Monday, February 25, 2008

The Last Bite

I had reservations about posting this because most of the niche I have carved out here is associated with Raw Food nutrition. And I was frightened (big surprise) about how I would appear if I actually put this out there… but I am always afraid of actually saying what it is that I am experiencing for fear of judgment, and this needs to stop, so my apologies if this dismantles anyone’s idea about me but the following is pure and sincere, and so must out. And thus...

I have become very annoyed by seeing that every cookbook on health begins with Hippocrates. “Let Food Be thy Medicine and Medicine, Thy Food…” It always appears somewhere, usually in the first twenty pages, if it wasn’t the opening quote. This concept attributed to Hippocrates, was what drew me into food and nutrition long before I knew who spoke the words. This goes to show how true and natural concepts become pervasive, especially when one is looking for it. And I know that this is a truth. That food heals. But so do our thoughts… and it has gotten to the point that no matter what I put into my mouth, I am in judgment about it. I rationalize, polarize, and vacillate into extremes out of the need to control something! Let me have control over one tiny part of something… let me get out of this fear that unravels and twitters behind every thought, every action: nothing is sincere anymore, or at least, sometimes, it feels this way.

Food has become so many things for so many people. It is not merely what provides sustenance, for many it is comfort, love, acceptance, a drug, an obsession, another means of control, another way to abstain from any sense of being, a numbing shot against pain or grief, pornographic gastronomy.

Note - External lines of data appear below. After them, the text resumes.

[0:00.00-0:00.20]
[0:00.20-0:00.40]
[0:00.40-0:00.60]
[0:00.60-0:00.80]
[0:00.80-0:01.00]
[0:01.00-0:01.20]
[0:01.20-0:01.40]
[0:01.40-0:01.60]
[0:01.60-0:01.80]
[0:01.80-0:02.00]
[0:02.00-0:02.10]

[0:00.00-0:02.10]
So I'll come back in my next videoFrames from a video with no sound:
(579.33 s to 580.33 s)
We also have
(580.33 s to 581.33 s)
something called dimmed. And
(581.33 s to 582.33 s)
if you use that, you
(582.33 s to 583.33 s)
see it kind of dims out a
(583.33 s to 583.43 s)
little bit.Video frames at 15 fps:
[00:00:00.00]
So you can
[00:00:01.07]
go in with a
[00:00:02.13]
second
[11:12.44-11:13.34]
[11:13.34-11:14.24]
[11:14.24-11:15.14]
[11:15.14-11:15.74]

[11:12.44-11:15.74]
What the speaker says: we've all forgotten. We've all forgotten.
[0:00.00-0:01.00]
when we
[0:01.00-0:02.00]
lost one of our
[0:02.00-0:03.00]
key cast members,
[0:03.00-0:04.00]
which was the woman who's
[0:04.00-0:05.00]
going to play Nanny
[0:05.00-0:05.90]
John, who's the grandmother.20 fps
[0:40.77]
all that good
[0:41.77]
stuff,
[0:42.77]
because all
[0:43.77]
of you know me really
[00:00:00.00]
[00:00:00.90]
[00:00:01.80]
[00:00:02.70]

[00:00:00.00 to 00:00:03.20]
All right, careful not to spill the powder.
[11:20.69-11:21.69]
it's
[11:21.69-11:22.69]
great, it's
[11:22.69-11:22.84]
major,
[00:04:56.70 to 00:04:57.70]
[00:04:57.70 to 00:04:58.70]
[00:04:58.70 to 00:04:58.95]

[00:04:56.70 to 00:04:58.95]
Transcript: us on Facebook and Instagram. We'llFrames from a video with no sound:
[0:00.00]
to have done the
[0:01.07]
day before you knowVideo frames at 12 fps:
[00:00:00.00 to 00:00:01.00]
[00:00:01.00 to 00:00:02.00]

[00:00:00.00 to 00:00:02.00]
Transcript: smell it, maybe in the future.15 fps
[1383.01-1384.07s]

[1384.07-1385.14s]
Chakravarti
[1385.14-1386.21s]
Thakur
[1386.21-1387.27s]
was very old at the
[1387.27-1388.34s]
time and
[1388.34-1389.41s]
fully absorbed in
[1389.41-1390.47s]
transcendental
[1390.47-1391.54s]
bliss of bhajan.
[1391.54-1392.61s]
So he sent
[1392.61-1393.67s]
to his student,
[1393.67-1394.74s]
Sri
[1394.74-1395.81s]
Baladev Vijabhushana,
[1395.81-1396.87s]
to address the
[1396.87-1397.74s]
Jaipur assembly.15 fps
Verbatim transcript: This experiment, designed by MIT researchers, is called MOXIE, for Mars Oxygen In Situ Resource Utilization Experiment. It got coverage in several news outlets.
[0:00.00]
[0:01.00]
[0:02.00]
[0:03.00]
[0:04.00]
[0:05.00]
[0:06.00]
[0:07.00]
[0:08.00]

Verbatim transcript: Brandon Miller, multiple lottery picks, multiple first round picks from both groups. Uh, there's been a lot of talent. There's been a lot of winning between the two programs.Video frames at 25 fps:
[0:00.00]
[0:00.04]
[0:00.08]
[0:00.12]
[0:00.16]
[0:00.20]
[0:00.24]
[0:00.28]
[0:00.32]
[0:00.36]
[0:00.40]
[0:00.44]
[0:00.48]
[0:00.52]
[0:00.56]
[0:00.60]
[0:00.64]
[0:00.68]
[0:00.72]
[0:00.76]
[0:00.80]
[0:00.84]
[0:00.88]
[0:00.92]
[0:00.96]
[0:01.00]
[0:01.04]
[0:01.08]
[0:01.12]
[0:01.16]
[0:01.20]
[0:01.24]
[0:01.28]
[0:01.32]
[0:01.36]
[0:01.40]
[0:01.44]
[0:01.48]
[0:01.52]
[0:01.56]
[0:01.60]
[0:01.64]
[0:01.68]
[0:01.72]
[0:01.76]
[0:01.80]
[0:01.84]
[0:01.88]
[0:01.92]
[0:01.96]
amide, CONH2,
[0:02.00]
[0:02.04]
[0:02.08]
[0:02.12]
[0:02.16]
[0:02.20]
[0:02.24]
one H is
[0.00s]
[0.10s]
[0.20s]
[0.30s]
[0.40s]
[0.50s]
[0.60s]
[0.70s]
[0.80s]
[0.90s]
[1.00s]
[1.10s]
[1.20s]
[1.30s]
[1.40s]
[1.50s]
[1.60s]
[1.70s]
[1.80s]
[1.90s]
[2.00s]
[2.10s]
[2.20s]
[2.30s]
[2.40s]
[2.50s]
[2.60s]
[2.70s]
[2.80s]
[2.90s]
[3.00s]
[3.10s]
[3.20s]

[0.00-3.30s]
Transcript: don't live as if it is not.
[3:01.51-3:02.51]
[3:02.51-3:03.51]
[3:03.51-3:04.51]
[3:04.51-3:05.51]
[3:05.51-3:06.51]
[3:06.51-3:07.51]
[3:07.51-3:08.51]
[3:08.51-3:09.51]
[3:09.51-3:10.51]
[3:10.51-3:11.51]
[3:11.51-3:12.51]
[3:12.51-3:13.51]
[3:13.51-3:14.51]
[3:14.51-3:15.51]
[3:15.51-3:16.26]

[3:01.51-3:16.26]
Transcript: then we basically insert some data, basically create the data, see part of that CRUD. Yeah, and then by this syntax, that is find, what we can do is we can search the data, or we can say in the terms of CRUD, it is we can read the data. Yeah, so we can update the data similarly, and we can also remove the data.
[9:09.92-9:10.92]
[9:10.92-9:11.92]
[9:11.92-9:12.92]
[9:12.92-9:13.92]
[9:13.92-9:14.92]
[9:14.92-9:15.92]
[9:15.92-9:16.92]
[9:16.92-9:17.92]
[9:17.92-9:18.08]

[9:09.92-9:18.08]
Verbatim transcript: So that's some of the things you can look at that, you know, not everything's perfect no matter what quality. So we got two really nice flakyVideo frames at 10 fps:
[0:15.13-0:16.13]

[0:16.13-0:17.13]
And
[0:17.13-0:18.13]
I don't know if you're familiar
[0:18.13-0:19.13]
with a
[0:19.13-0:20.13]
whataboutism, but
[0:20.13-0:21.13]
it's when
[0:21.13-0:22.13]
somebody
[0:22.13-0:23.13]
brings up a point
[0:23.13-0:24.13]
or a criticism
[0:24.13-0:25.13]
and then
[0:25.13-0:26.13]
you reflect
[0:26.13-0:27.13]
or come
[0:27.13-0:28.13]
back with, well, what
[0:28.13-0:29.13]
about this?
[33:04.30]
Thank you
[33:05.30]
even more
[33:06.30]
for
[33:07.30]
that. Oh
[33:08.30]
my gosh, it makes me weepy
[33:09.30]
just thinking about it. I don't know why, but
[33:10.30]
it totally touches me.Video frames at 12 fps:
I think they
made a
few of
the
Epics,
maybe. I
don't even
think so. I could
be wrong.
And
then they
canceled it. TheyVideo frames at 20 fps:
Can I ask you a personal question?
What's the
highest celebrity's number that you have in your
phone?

There it was, on the top of page 30 in Sally Fallon’s Nourishing Traditions: my ultimate issue.

“The desire to abstain from animal products, found so often in those of a spiritual nature, may reflect a longing to return to a former, more perfect state of consciousness that was ours before our souls took embodiment in a physical material plane […].”

I find myself in this struggle of what I relate to in my spiritual sense and my fear and buffering against the joy and the sorrow of the physical body. The compassion for all living creatures, the love in their eyes and innocence, mixed with my craving for animal protein. Most of the time, meat tastes dead to me. But then I can remember a bacon-wrapped date that dissolved in my mouth with such exquisite sweetness, such tender, melt in your mouth, salty, crispy sublimity, it had a density which made the tongue giggle all on its own. And I don't even like pork. But there was such attention put into that meal, that night, in Marin County, under palm trees and lanterns, sharing wine amongst friends.


It’s not that I think raw food is not of benefit to my body, but I have developed so many food-rules for myself, that I feel like I am just using raw as one more way to control what goes in my mouth. I have a very bizarre eating disorder. I’m not bulimic, although I have made myself throw up …more in the last 2 years than ever in my adolescence. But I definitely have a binge-purge pattern going on, especially when I look at my food journal. I didn’t think I starved myself… but some days, I eat hardly anything at all… and wonder why I am so maniacally famished into downing too much pasta or potatoes the next: my body is screaming for quick glucose. I am realizing that I have royally screwed up my relationship with my body. I stopped seeing it as sacred: it was the enemy.

Whenever it comes to food, thoughts about said bacon-wrapped bounty are always essential (in what way, who knows?) … But I think it is also what thoughts and intentions I use in preparation. One of spiritual my teachers, a small Indian man with a gravelly voice would stand over his pot of rice or sautéing ginger garlic onions, and say: “You are so beautiful. You are the most wonderful onions. Look at you, look at how beautiful you are.” The tomatoes blushed in response. The same man also said that whenever you truly enjoy something… not out of craving-aversion-lust-compulsion: but genuinely enjoy – it all turns to soma. And no matter how healthy something else is, if your body is in judgment or in fear-hate-compulsion about it, it becomes ama … undigested matter = dis-ease.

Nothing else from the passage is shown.